■ WORK TO BE COMPLETED: If an entry holds a picture, leave the picture out and copy the rest exactly.

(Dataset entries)
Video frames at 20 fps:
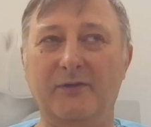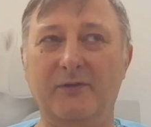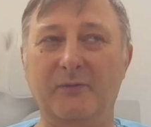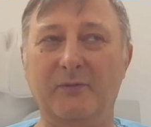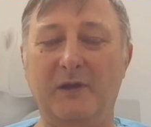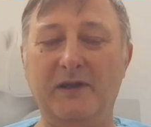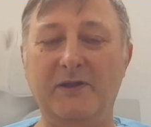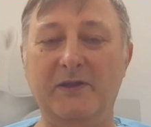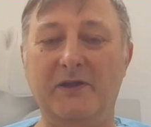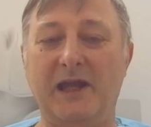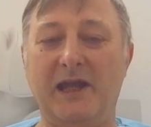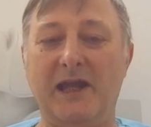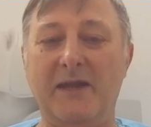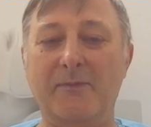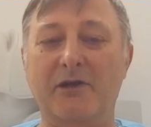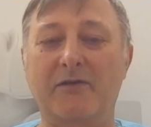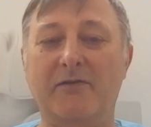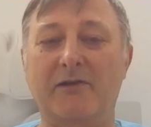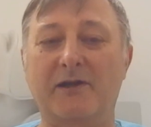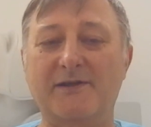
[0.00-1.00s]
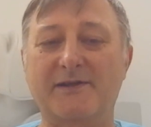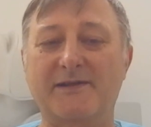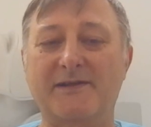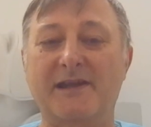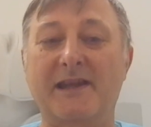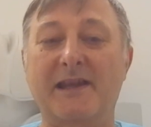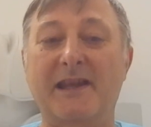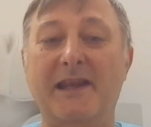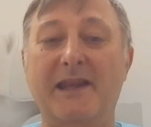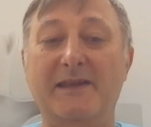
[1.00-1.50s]
when you came across the
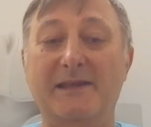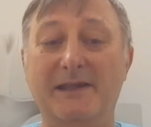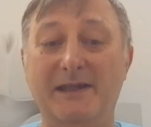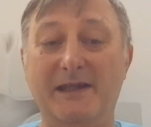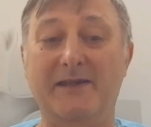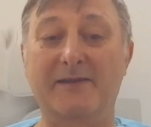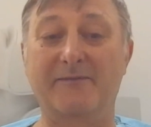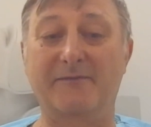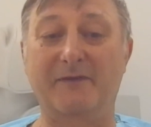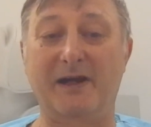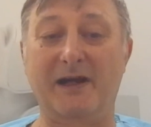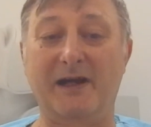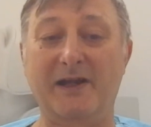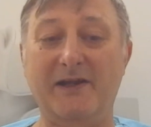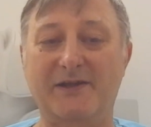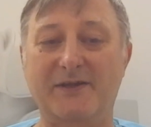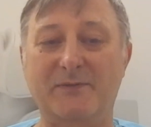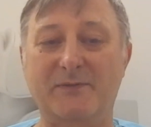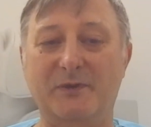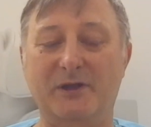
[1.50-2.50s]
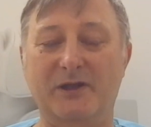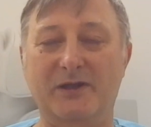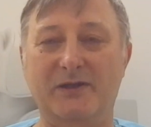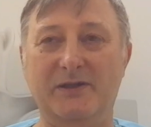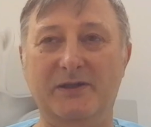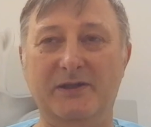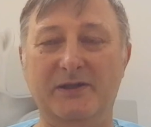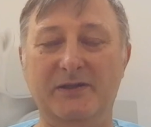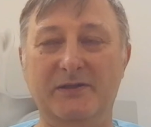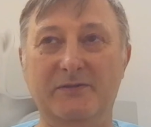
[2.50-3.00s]
Lenire device, were
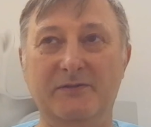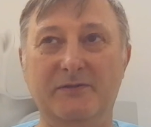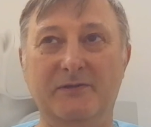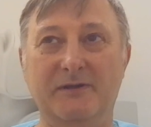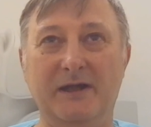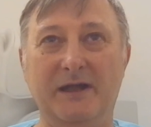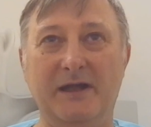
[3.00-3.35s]
you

■ ANSWER BOX:
Video frames at 20 fps:
[0.00-1.00s]
[1.00-1.50s]
when you came across the
[1.50-2.50s]
[2.50-3.00s]
Lenire device, were
[3.00-3.35s]
you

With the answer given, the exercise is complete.